Первый год у меня натурально подкашивались коленки, я даже не мог с ней заговорить – настолько всё во мне волновалось и мучилось и падало вверх-вниз, просто когда она проходила по школьному коридору или болтала с подружками в нескольких метрах от меня.
Если бы тогда кто-то спросил - Чего я вообще от неё хочу? – у меня бы не нашлось никакого мало-мальски внятного ответа. Это было какое-то волнение крови и души, интоксикация, неподвластная рассудку одержимость. Я писал ей искренние и глупые песни и письма, повторял то самое слово, но что я тогда, 15-летний подросток, вкладывал в это своё «люблю», я бы не смог объяснить и тем более не могу сейчас. У меня просто не было для этого другого слова.

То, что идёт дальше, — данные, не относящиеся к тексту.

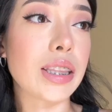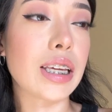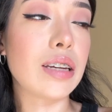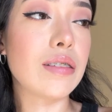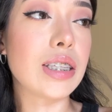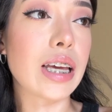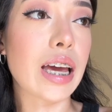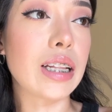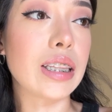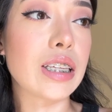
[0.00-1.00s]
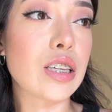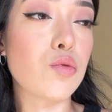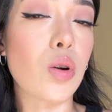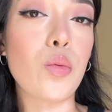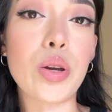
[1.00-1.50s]
the end of the day, like this
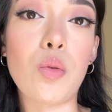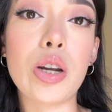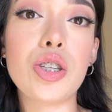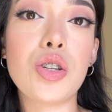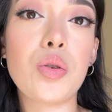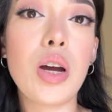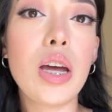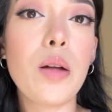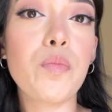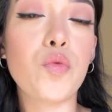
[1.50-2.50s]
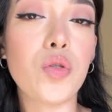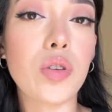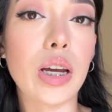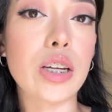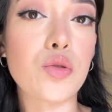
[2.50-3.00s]
is what we want to do. We
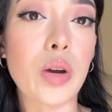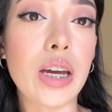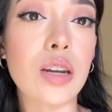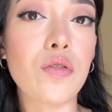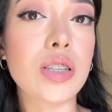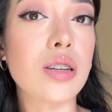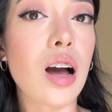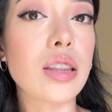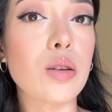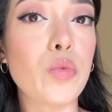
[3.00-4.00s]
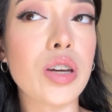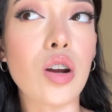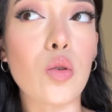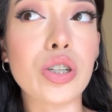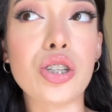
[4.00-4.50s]
feel like it's right. And if it's not, then we can
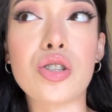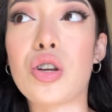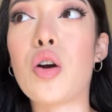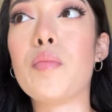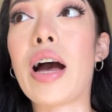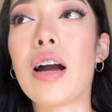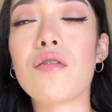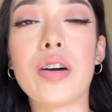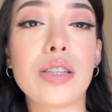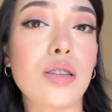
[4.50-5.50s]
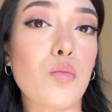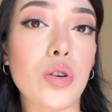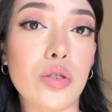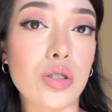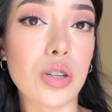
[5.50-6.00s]
always just go back, find somewhere
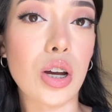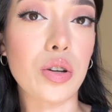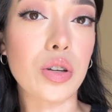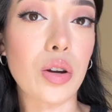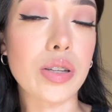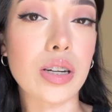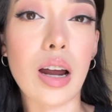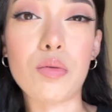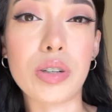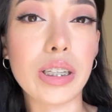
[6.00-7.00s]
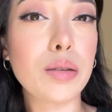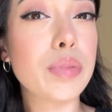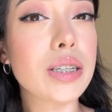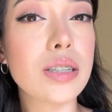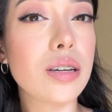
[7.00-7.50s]
else to go. You know, it's not really a
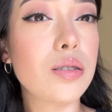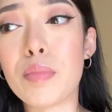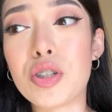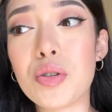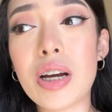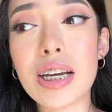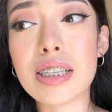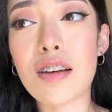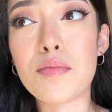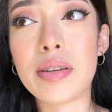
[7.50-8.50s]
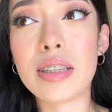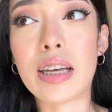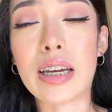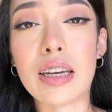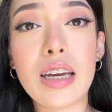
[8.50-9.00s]
big deal, but you guys have been
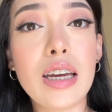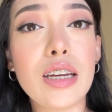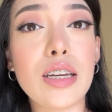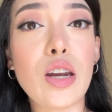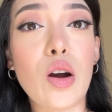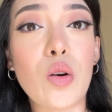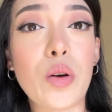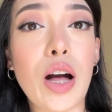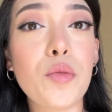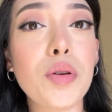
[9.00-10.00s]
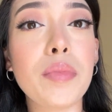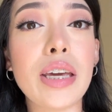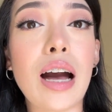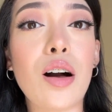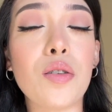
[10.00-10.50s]
like, you know, helping
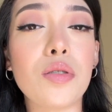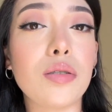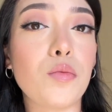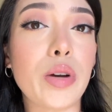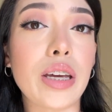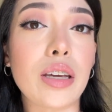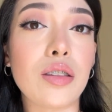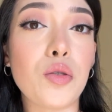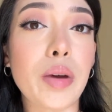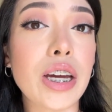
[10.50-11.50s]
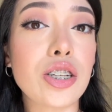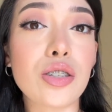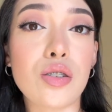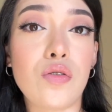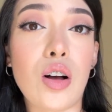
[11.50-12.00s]
me out with new
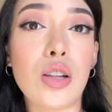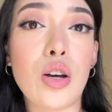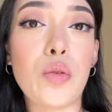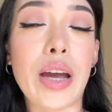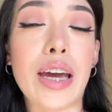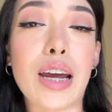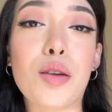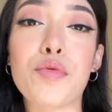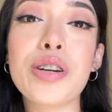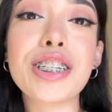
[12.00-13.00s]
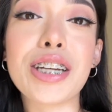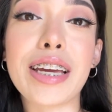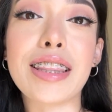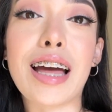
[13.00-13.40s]
pages to follow and I appreciate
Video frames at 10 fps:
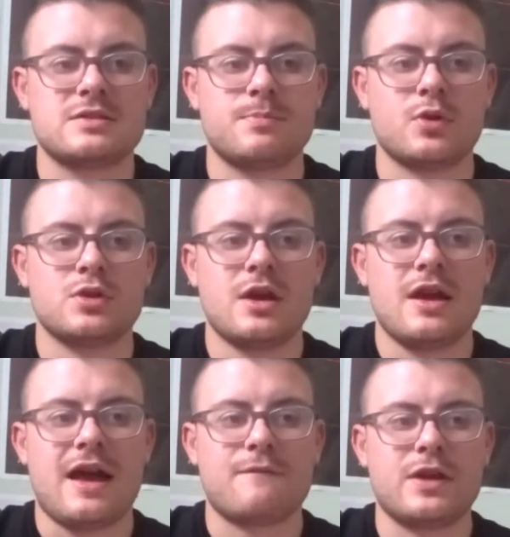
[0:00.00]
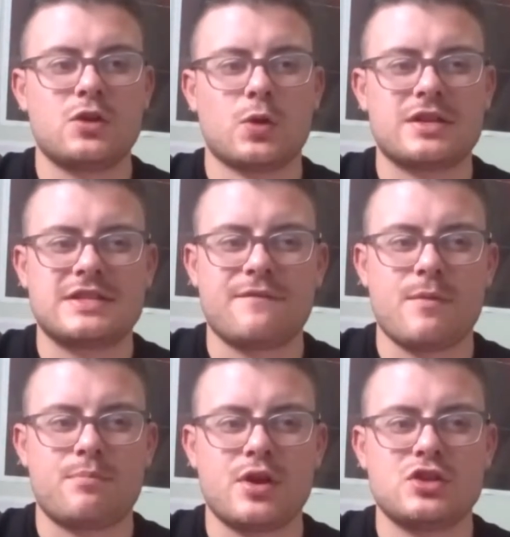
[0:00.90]
But I think going to
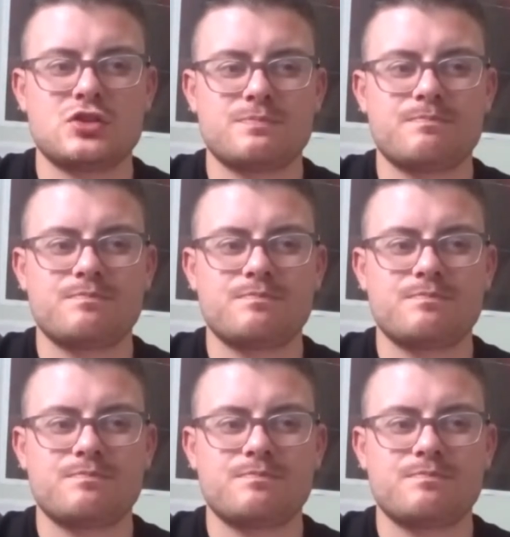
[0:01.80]
Stamford Bridge,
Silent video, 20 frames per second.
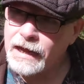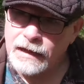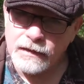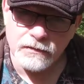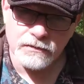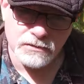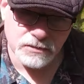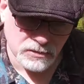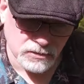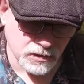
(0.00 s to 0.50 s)

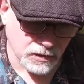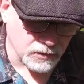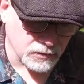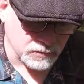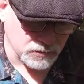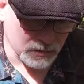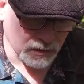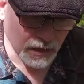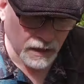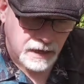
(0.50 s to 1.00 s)
Ellen's
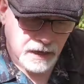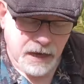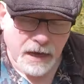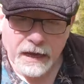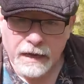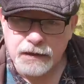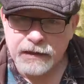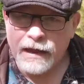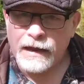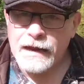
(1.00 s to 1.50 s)
Church,
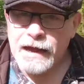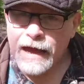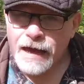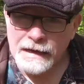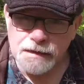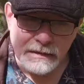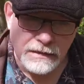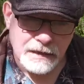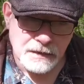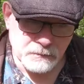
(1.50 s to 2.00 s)
and then
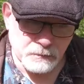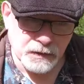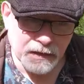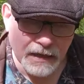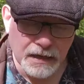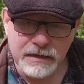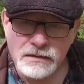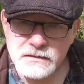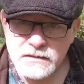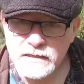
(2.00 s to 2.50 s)
it
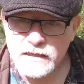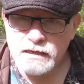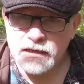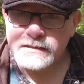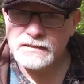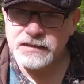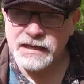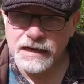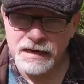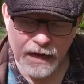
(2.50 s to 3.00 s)
begins at a
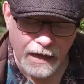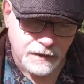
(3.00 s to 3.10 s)
St.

На второй год я уже был способен заговорить, на третий – даже ходил к ней в гости на правах этакого безнадёжно влюблённого воздыхателя. Но дело не в этом. А в том, что с тех пор и надолго главным признаком любви для меня стала именно эта иррациональная интоксикация, острая эйфория. Иначе – никакая не любовь.
У меня даже было красивое сравнение: если я чувствую себя, как рыба, которой под жабры, под самое солнечное сплетение вошёл крючок, и на этом крючке её неудержимо кто-то тащит – то ли к смерти, то ли к свету, то ли к новому неведанному наслаждению – вот тогда это и есть любовь.
А если ощущения попроще – то и любви никакой нету. Всё не то и всё не так.
Понятно, что невозможно постоянно ходить с крючком под жабрами-рёбрами. Поэтому такие крючки у меня происходили с промежутками в несколько лет. И по шкале насыщенности переживаний – всё это было самое яркое, что случалось со мной. Каждый раз это было удивительным, почти невозможным счастьем; думаешь, так не бывает – а вот тебе, бывает. Как говорил или думал Шарик – «Неужели бабушка моя согрешила с водолазом?»
Но каждый раз эта эйфория кончалась очень плохо, с болезненными разрывами, взаимными мучениями и какой-то дикой невозможностью понять друг друга. Чудесный мир рушился, осколки совершенных зданий падали на землю бесформенными кусками камня и арматуры, как в военной кинохронике. Потом проходило время, появлялись другие женщины, с которыми было спокойнее, без этого трепета и восторга. И отношения, и расставания с этими женщинами были не так ярки, но и не так травматичны. И конечно, именно этого мне в них не хватало – я опять начинал искать ту, от которой буду испытывать иррациональное, неподконтрольное опьянение.
Пришлось прожить ещё много лет после школы, чтобы понять: всё это так больно заканчивается именно потому, что ярко начинается. Именно это безоглядное «впадение» в любовь мешает мне видеть настоящую её, а ей – настоящего меня. Опять-таки, люди с развитым воображением искренне склонны любить образ, собственной фантазией сотворённый, и кажется, именно на эти грабли я тоже наступал каждый раз – причём будучи уже далеко не школьником.
Теперь я хочу видеть человека. Я хочу видеть – кто рядом со мной. Я хочу, уж простите за избитое нынче слово, любить осознанно – видеть другого со всеми недостатками, не идеализировать, не романтизировать. И пусть будет без этого трепета, без этой слепой восторженности, без этого сладкого и острого крючка под рёбрами. Пусть будет спокойнее, пусть. Наверно, я всё-таки взрослею.